Task to complete: Could you print each entry below verbatim while omitting the pictures?

[[ Source material, beginning ]]

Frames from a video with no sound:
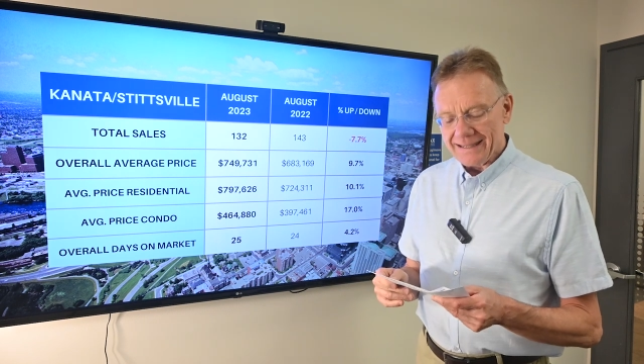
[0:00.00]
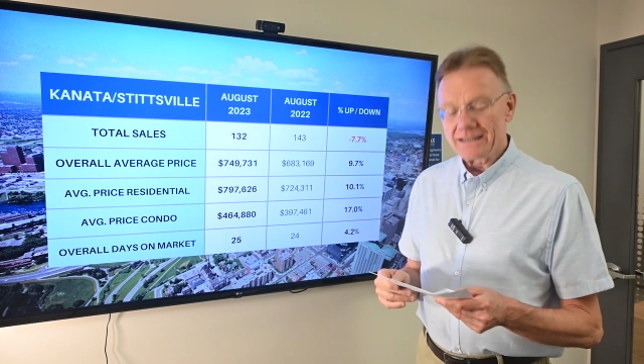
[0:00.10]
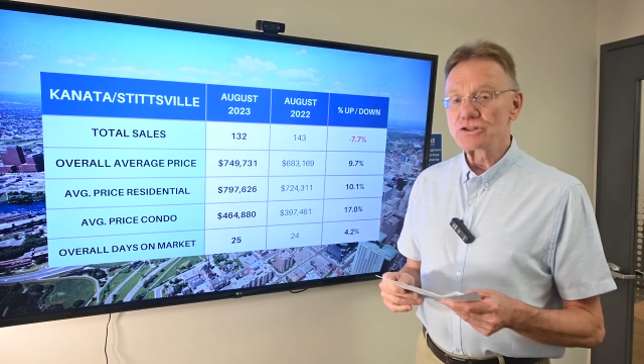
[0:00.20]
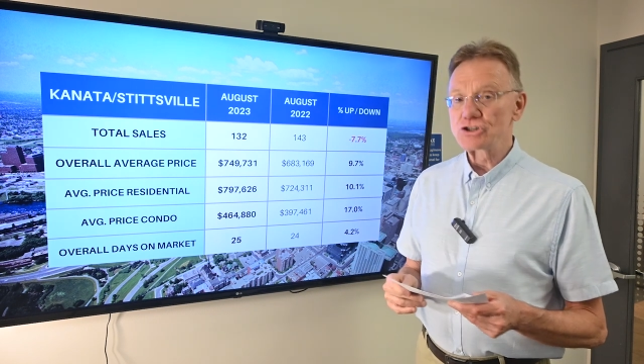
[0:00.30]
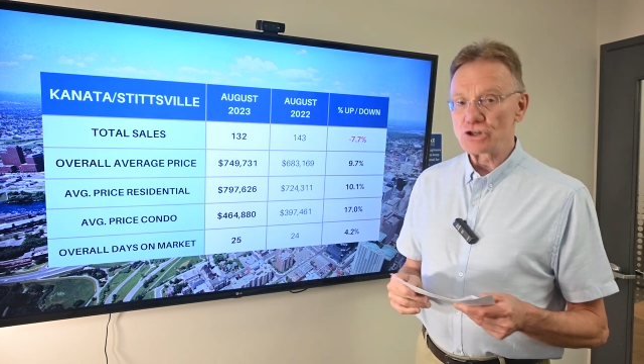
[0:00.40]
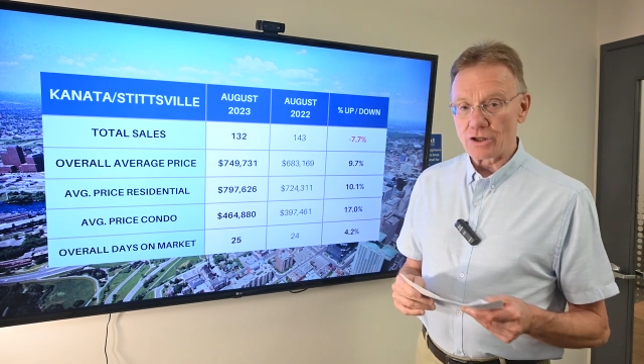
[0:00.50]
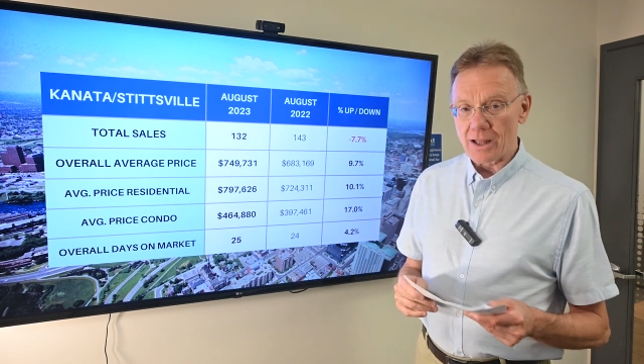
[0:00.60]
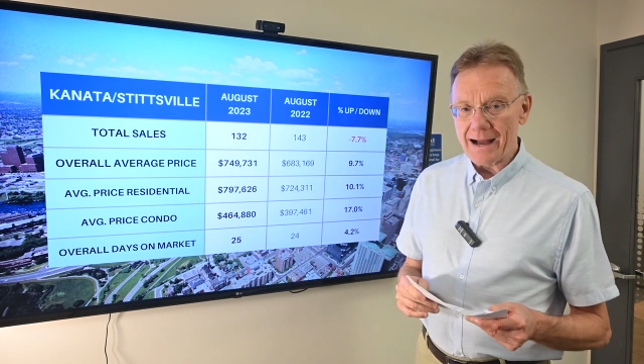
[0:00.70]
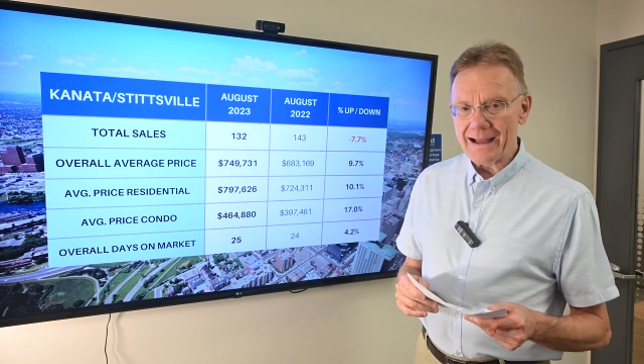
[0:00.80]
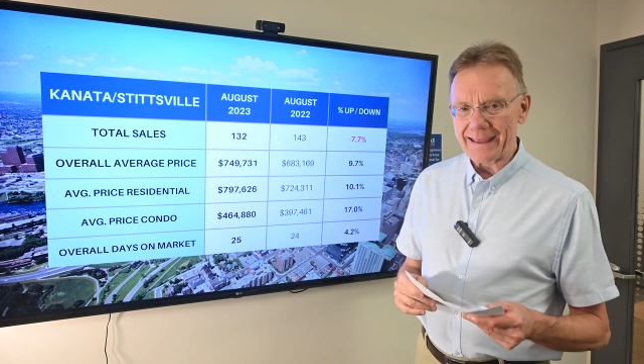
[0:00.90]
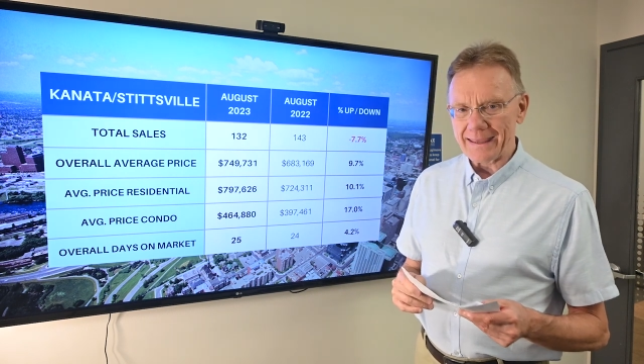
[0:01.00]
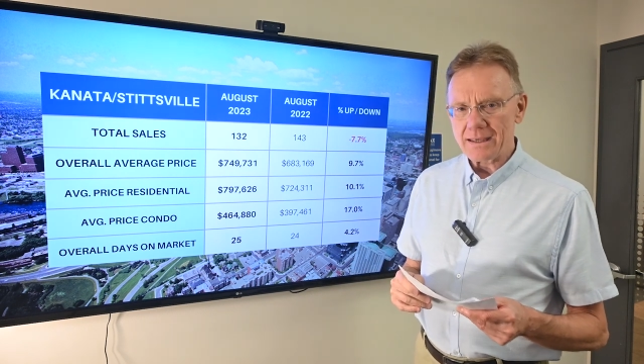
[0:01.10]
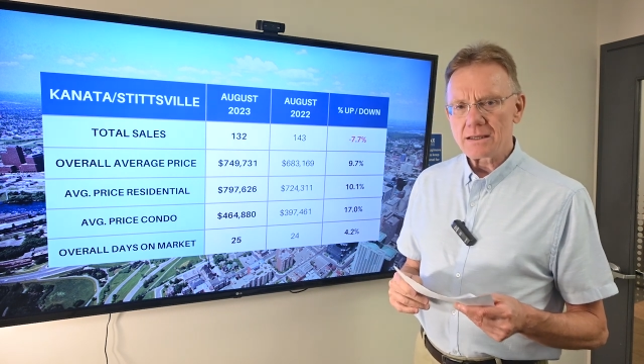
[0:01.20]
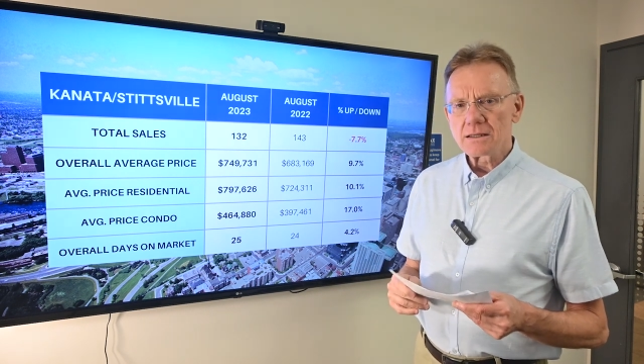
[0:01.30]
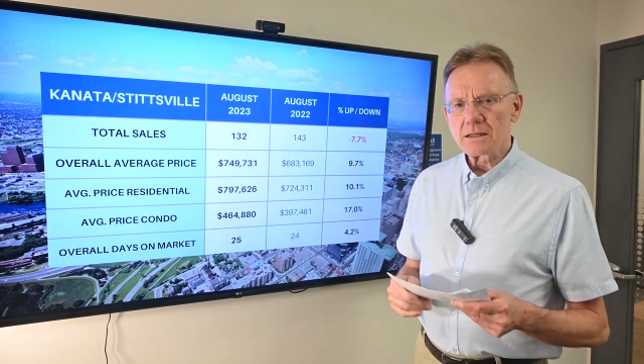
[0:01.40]
in
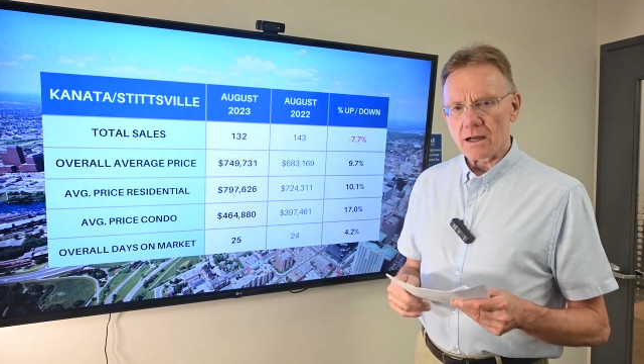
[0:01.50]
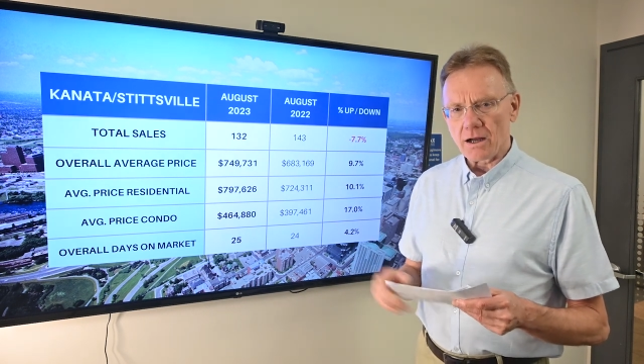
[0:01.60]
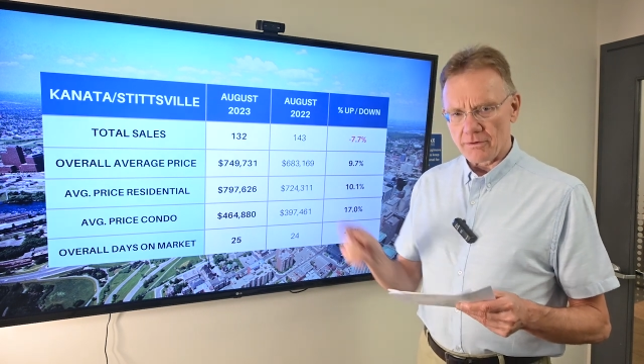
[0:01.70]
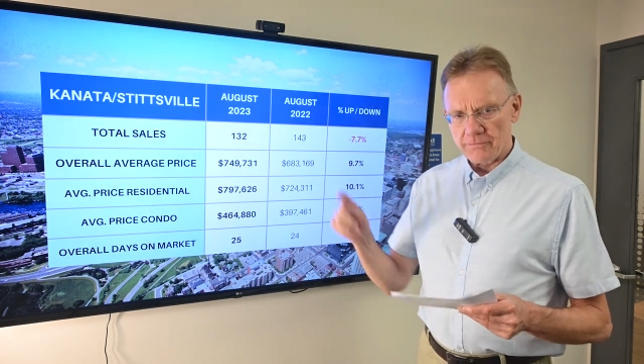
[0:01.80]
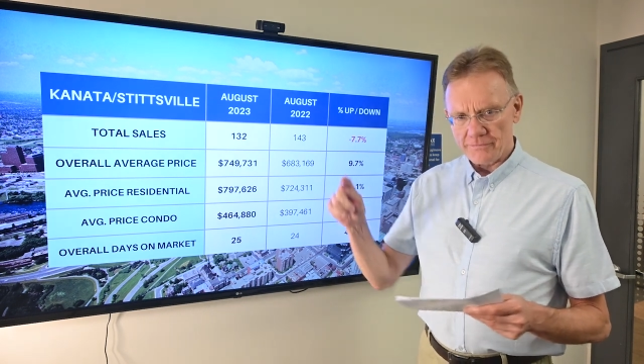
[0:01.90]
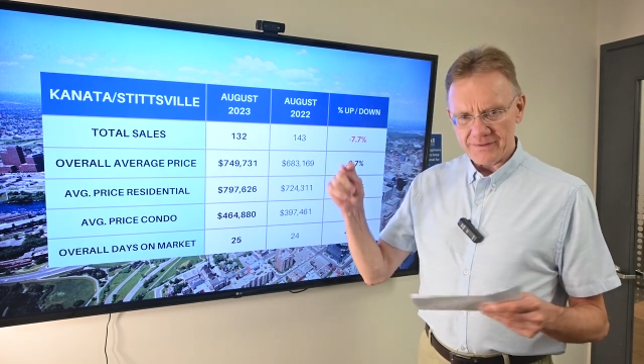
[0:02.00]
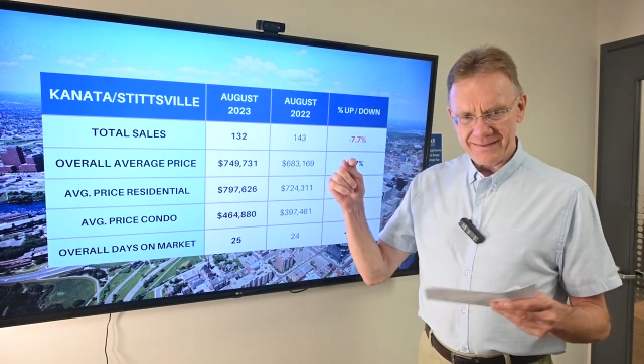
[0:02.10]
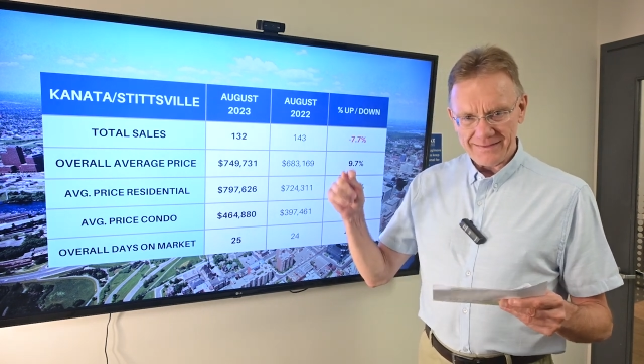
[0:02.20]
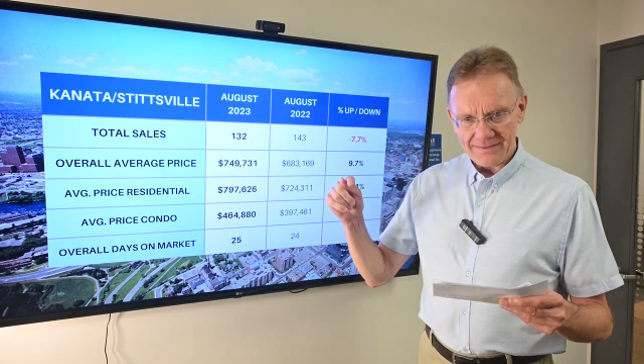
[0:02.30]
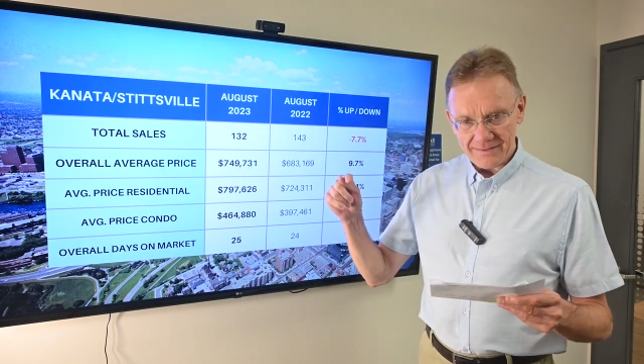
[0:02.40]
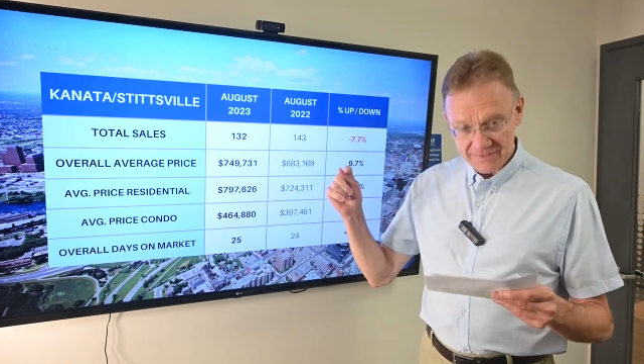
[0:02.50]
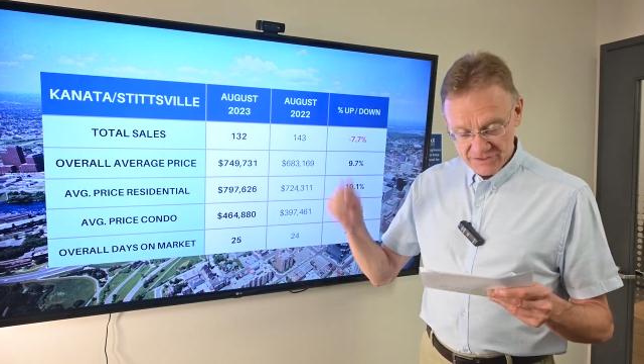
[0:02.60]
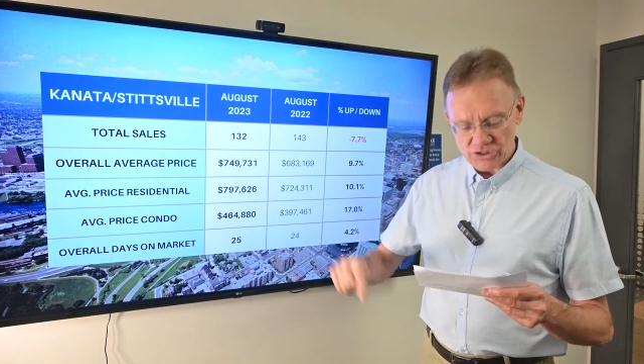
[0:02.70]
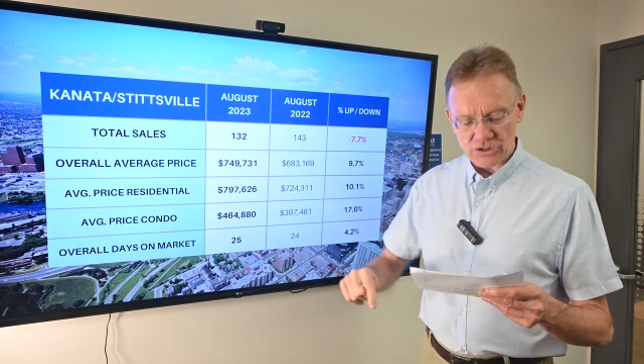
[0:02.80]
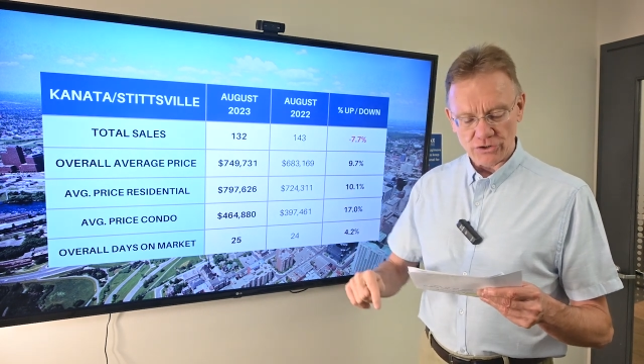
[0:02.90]
July of
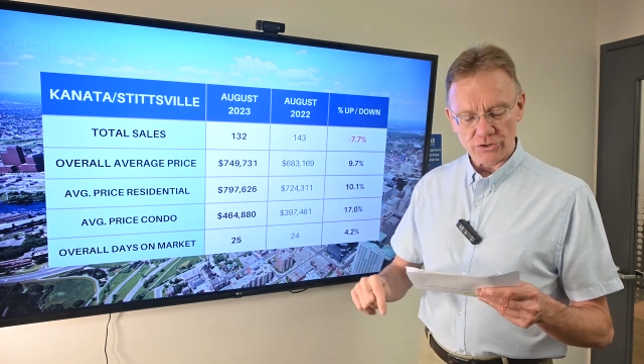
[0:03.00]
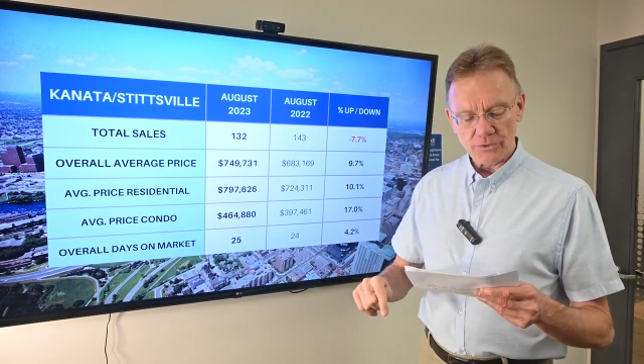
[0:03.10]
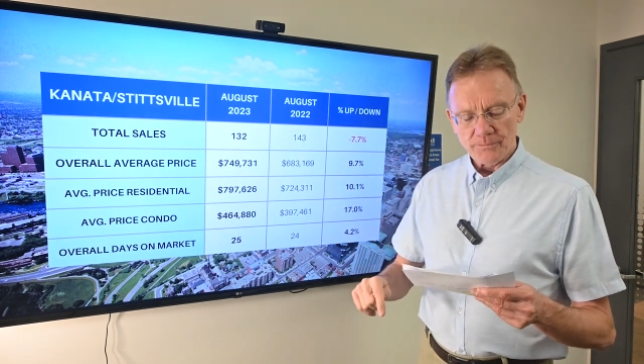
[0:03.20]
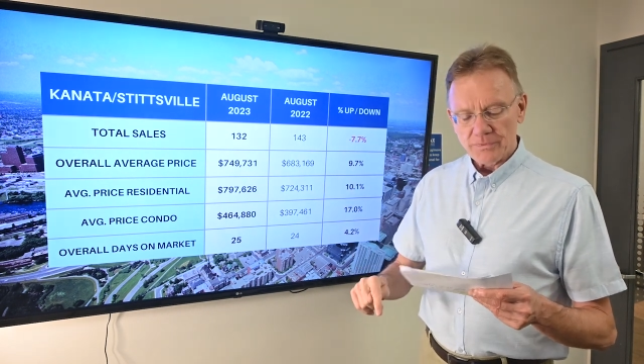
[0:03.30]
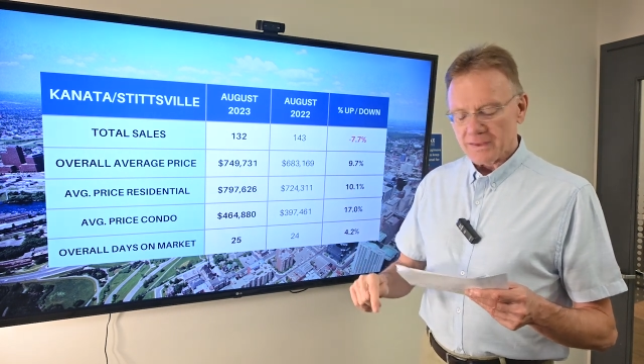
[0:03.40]
this year.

[[ Source material, end ]]

Written solution:
Frames from a video with no sound:
[0:00.00]
[0:00.10]
[0:00.20]
[0:00.30]
[0:00.40]
[0:00.50]
[0:00.60]
[0:00.70]
[0:00.80]
[0:00.90]
[0:01.00]
[0:01.10]
[0:01.20]
[0:01.30]
[0:01.40]
in
[0:01.50]
[0:01.60]
[0:01.70]
[0:01.80]
[0:01.90]
[0:02.00]
[0:02.10]
[0:02.20]
[0:02.30]
[0:02.40]
[0:02.50]
[0:02.60]
[0:02.70]
[0:02.80]
[0:02.90]
July of
[0:03.00]
[0:03.10]
[0:03.20]
[0:03.30]
[0:03.40]
this year.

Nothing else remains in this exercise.